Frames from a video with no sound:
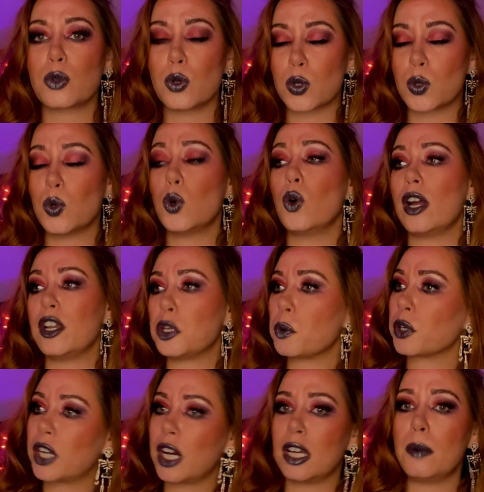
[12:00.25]
school, and you were
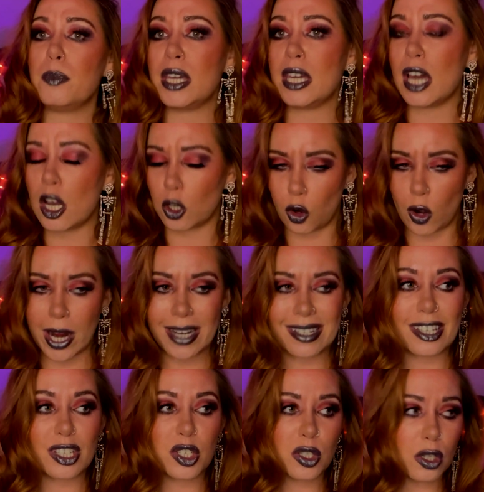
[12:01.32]
going to be a great
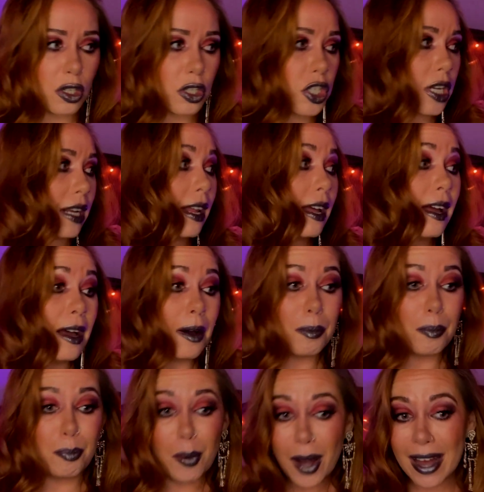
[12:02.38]
surgeon.
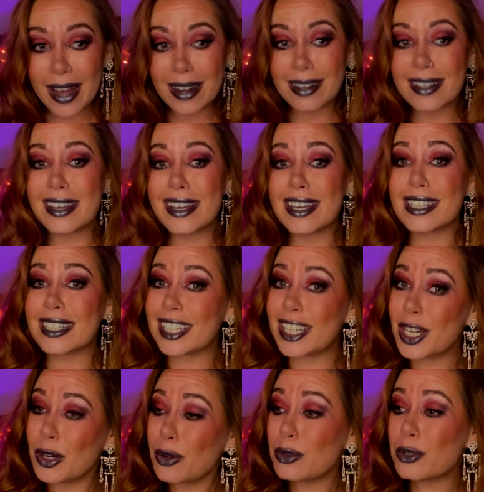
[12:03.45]
But
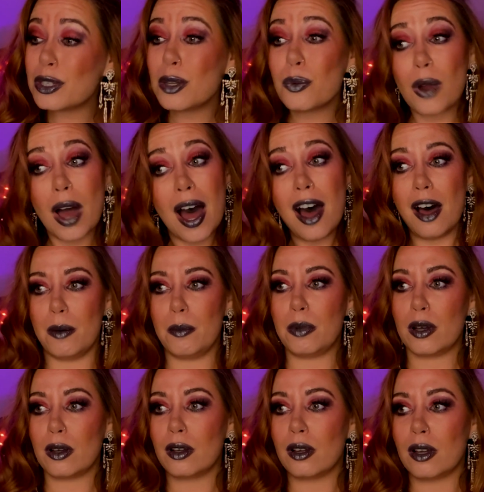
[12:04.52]
here's the rub.
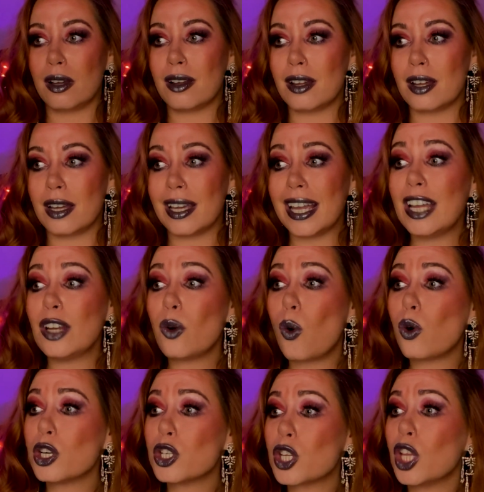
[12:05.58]
In
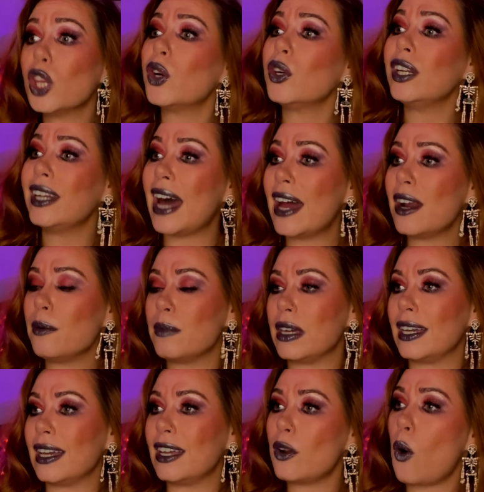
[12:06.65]
order to learn
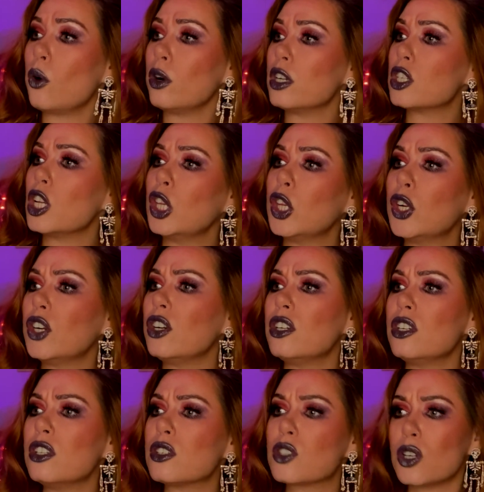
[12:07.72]
anatomy, in order to
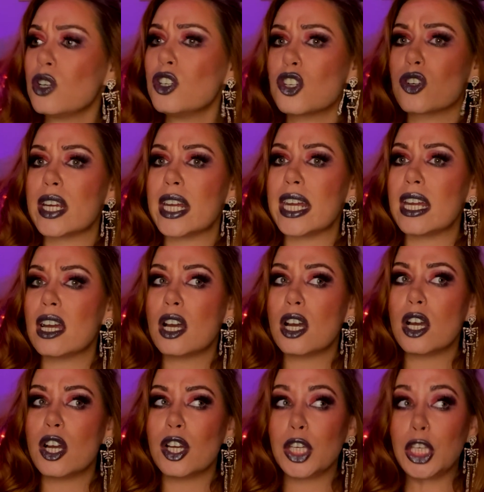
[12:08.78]
learn surgery,
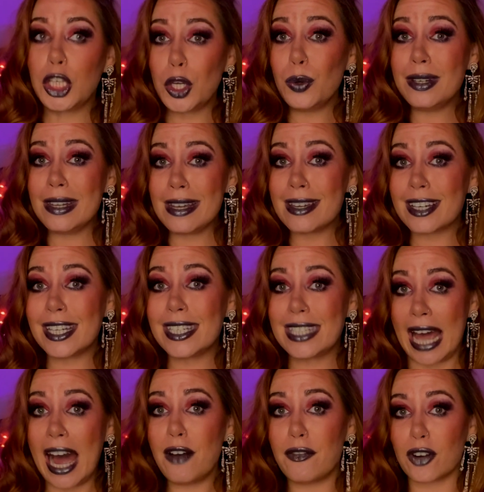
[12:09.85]
you need
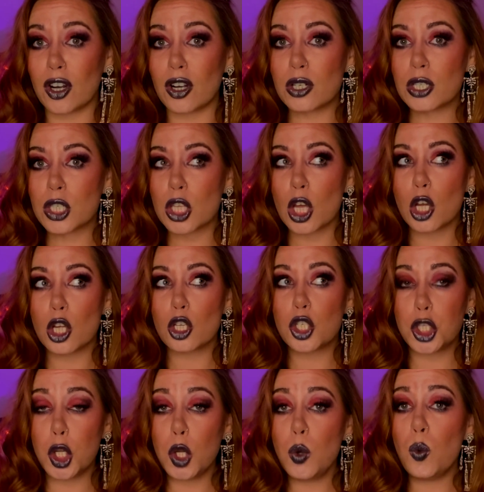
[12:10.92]
cadavers
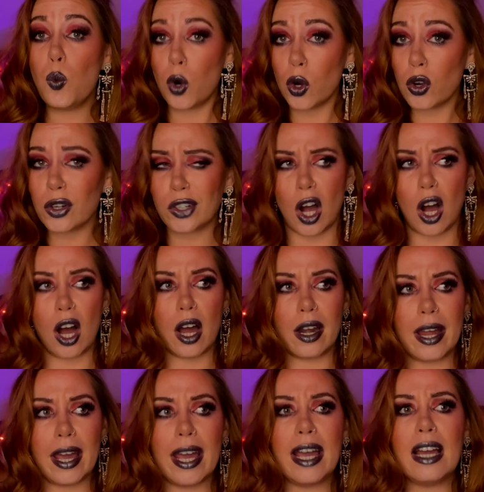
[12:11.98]
to work on,
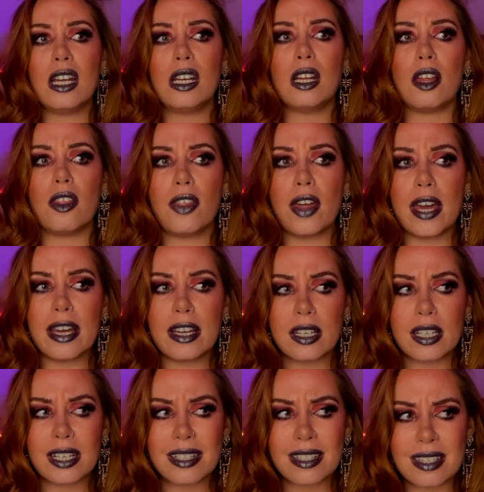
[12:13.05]
and they
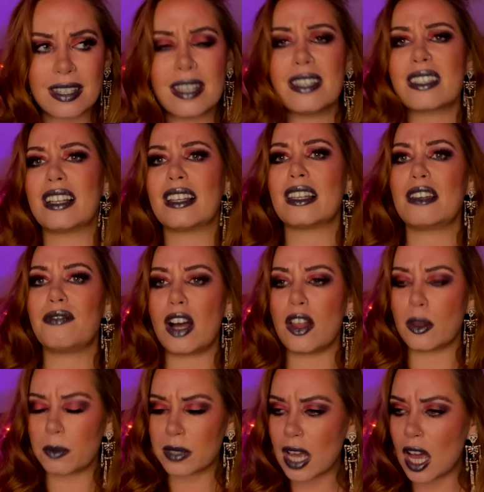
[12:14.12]
consistently found
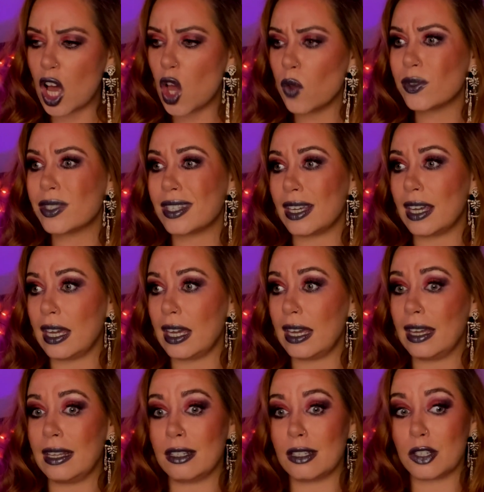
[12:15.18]
themselves
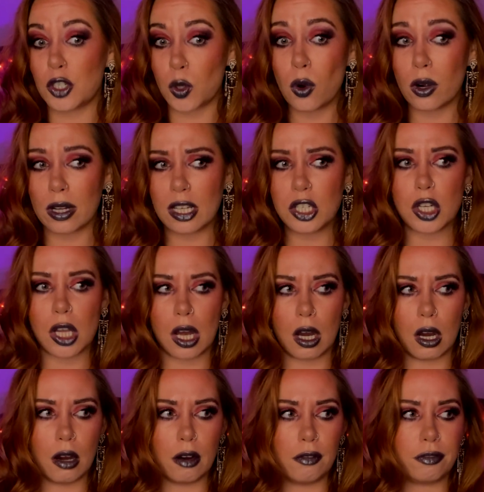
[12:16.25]
in shortage
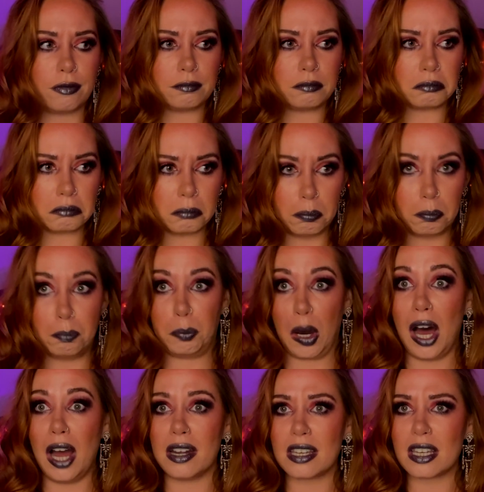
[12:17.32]
of
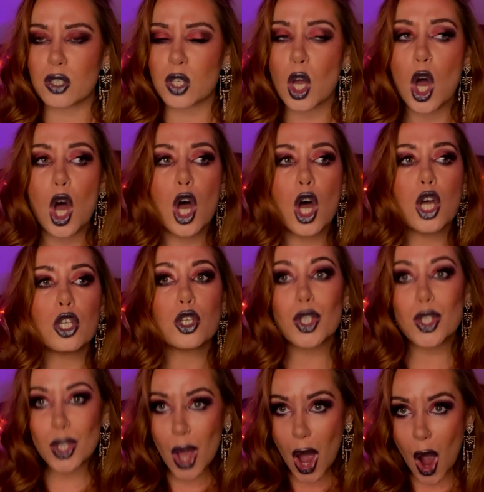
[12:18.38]
bodies.
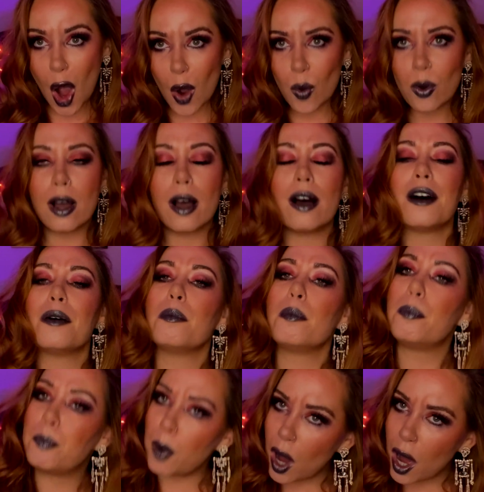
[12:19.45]
So
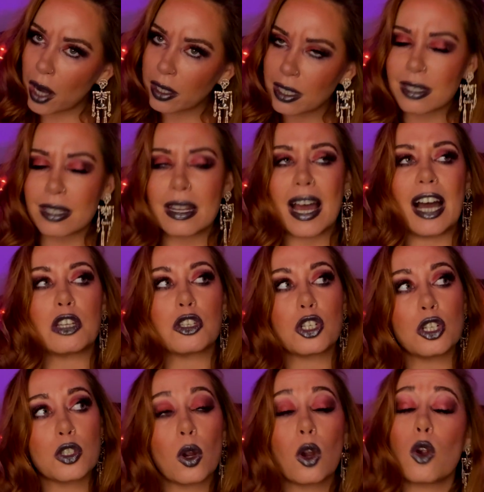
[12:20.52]
body
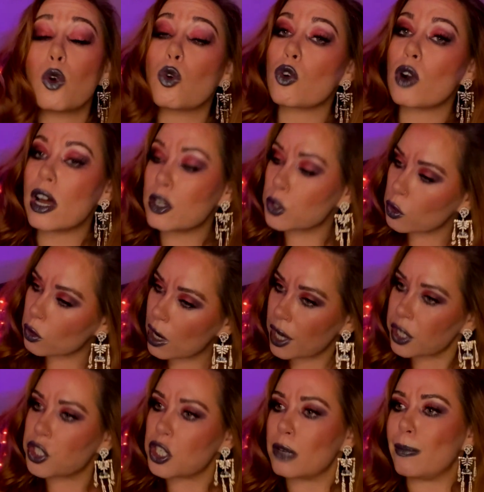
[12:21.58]
snatchers, or
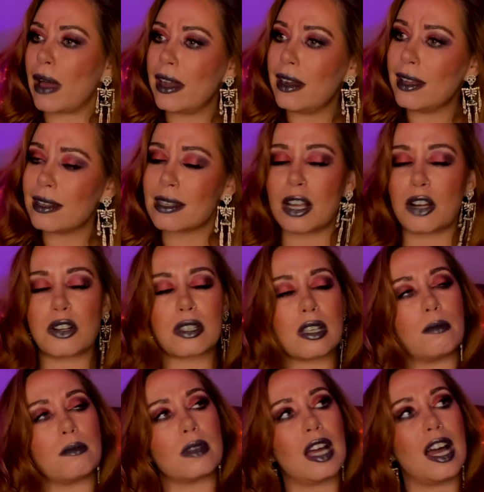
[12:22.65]
resurrection men as they are
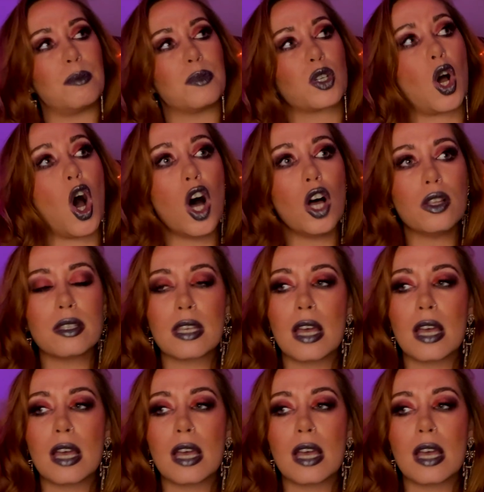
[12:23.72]
sometimes called,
=-=-=
Task statement: From the first line to the last, give the data again exactly, but without pictures.

The answer:
Frames from a video with no sound:
[12:00.25]
school, and you were
[12:01.32]
going to be a great
[12:02.38]
surgeon.
[12:03.45]
But
[12:04.52]
here's the rub.
[12:05.58]
In
[12:06.65]
order to learn
[12:07.72]
anatomy, in order to
[12:08.78]
learn surgery,
[12:09.85]
you need
[12:10.92]
cadavers
[12:11.98]
to work on,
[12:13.05]
and they
[12:14.12]
consistently found
[12:15.18]
themselves
[12:16.25]
in shortage
[12:17.32]
of
[12:18.38]
bodies.
[12:19.45]
So
[12:20.52]
body
[12:21.58]
snatchers, or
[12:22.65]
resurrection men as they are
[12:23.72]
sometimes called,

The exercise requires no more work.